THE FALL OF LONG-TERM CAPITAL MANAGEMENT

7 Bank of Volatility

8 The Fall

9 The Human Factor

10 At the Fed

Epilogue

Notes

Index

Author’s Note and Acknowledgments

About the Author

Other Works

About the Publisher


Introduction

The Federal Reserve Bank of New York is perched in a gray sandstone slab in the heart of Wall Street. Though a city landmark building constructed in 1924, the bank is a muted, almost unseen presence among its lively, entrepreneurial neighbors. The area is dotted with discount stores and luncheonettes—and, almost everywhere, brokerage firms and banks. The Fed’s immediate neighbors include a shoe repair stand and a teriyaki house, and also Chase Manhattan Bank; J. P. Morgan is a few blocks away.

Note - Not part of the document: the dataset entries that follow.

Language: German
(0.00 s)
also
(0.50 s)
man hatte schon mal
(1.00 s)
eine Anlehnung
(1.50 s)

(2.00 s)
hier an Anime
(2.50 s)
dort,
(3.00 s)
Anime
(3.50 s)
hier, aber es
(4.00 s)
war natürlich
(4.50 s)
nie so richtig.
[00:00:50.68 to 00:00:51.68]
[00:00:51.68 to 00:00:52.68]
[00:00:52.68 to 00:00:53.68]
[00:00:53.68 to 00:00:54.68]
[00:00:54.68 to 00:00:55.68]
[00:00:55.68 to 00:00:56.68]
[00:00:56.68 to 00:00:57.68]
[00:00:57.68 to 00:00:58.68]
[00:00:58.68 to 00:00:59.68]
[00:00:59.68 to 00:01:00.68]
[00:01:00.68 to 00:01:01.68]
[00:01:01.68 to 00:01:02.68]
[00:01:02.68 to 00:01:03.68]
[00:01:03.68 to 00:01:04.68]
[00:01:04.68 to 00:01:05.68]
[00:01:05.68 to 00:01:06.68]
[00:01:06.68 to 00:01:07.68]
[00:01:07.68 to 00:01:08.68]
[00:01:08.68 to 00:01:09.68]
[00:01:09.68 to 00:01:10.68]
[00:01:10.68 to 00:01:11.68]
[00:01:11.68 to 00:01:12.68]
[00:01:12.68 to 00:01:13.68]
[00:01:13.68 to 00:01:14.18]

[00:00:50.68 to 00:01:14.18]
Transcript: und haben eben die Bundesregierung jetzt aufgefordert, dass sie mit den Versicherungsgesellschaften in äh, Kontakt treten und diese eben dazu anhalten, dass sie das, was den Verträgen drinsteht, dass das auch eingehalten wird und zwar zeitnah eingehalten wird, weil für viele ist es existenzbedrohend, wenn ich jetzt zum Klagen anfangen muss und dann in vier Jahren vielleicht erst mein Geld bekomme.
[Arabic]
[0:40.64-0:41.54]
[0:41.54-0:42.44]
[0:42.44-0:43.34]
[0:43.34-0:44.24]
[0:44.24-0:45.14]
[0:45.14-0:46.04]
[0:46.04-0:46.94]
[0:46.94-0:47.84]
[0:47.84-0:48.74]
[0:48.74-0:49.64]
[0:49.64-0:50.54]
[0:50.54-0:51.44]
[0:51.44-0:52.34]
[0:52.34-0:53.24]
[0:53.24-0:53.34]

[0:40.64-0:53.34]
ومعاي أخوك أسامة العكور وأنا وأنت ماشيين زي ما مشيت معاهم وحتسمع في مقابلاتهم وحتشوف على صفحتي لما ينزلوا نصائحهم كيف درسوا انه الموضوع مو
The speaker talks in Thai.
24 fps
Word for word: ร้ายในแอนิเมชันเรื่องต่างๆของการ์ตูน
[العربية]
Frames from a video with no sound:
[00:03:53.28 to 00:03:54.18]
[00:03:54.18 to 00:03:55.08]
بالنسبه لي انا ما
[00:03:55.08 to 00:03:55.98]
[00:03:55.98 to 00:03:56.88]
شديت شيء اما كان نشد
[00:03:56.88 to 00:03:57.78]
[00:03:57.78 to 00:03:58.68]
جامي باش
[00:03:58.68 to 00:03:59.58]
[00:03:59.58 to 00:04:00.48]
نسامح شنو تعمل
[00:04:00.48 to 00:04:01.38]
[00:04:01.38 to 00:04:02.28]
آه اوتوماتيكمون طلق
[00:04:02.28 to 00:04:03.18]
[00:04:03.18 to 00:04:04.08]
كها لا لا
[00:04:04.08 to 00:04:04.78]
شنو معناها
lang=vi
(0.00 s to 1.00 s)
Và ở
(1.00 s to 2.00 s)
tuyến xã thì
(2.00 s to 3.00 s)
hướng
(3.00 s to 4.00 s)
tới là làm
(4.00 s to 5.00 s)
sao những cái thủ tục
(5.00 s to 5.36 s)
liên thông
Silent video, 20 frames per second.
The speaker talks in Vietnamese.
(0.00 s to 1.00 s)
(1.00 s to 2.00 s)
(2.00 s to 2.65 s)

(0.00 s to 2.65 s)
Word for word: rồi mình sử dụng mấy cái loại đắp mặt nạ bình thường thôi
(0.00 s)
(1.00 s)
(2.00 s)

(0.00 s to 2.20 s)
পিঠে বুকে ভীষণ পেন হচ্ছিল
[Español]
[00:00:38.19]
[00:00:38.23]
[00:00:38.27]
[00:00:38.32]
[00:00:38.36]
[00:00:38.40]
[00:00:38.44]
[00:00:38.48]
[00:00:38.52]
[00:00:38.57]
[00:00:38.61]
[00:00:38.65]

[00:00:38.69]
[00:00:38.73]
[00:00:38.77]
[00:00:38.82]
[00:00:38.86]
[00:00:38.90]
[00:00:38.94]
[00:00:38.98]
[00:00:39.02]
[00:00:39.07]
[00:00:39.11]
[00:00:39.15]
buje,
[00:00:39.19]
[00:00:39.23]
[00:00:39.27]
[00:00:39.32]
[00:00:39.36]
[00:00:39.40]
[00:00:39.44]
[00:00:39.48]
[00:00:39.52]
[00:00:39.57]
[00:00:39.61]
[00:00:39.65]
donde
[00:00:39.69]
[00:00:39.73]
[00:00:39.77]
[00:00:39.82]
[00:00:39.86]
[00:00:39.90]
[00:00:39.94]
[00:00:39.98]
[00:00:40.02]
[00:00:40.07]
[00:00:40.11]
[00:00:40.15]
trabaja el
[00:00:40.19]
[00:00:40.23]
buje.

A bit farther to the west, Merrill Lynch, the people’s brokerage, gazes at the Hudson River, across which lie the rest of America and most of Merrill’s customers. The bank skyscrapers project an open, accommodative air, but the Fed building, a Florentine Renaissance showpiece, is distinctly forbidding. Its arched windows are encased in metal grille, and its main entrance, on Liberty Street, is guarded by a row of black cast-iron sentries.

The New York Fed is only a spoke, though the most important spoke, in the U.S. Federal Reserve System, America’s central bank. Because of the New York Fed’s proximity to Wall Street, it acts as the eyes and ears into markets for the bank’s governing board, in Washington, which is run by the oracular Alan Greenspan. William J. McDonough, the beefy president of the New York Fed, talks to bankers and traders often. McDonough wants to be kept abreast of the gossip that traders share with one another. He especially wants to hear about anything that might upset markets or, in the extreme, the financial system. But McDonough tries to stay in the background. The Fed has always been a controversial regulator—a servant of the people that is elbow to elbow with Wall Street, a cloistered agency amid the democratic chaos of markets. For McDonough to intervene, even in a small way, would take a crisis, perhaps a war. And in the first days of the autumn of 1998, McDonough did intervene—and not in a small way.

The source of the trouble seemed so small, so laughably remote, as to be insignificant. But isn’t it always that way? A load of tea is dumped into a harbor, an archduke is shot, and suddenly a tinderbox is lit, a crisis erupts, and the world is different. In this case, the shot was Long-Term Capital Management, a private investment partnership with its headquarters in Greenwich, Connecticut, a posh suburb some forty miles from Wall Street. LTCM managed money for only one hundred investors; it employed not quite two hundred people, and surely not one American in a hundred had ever heard of it. Indeed, five years earlier, LTCM had not even existed.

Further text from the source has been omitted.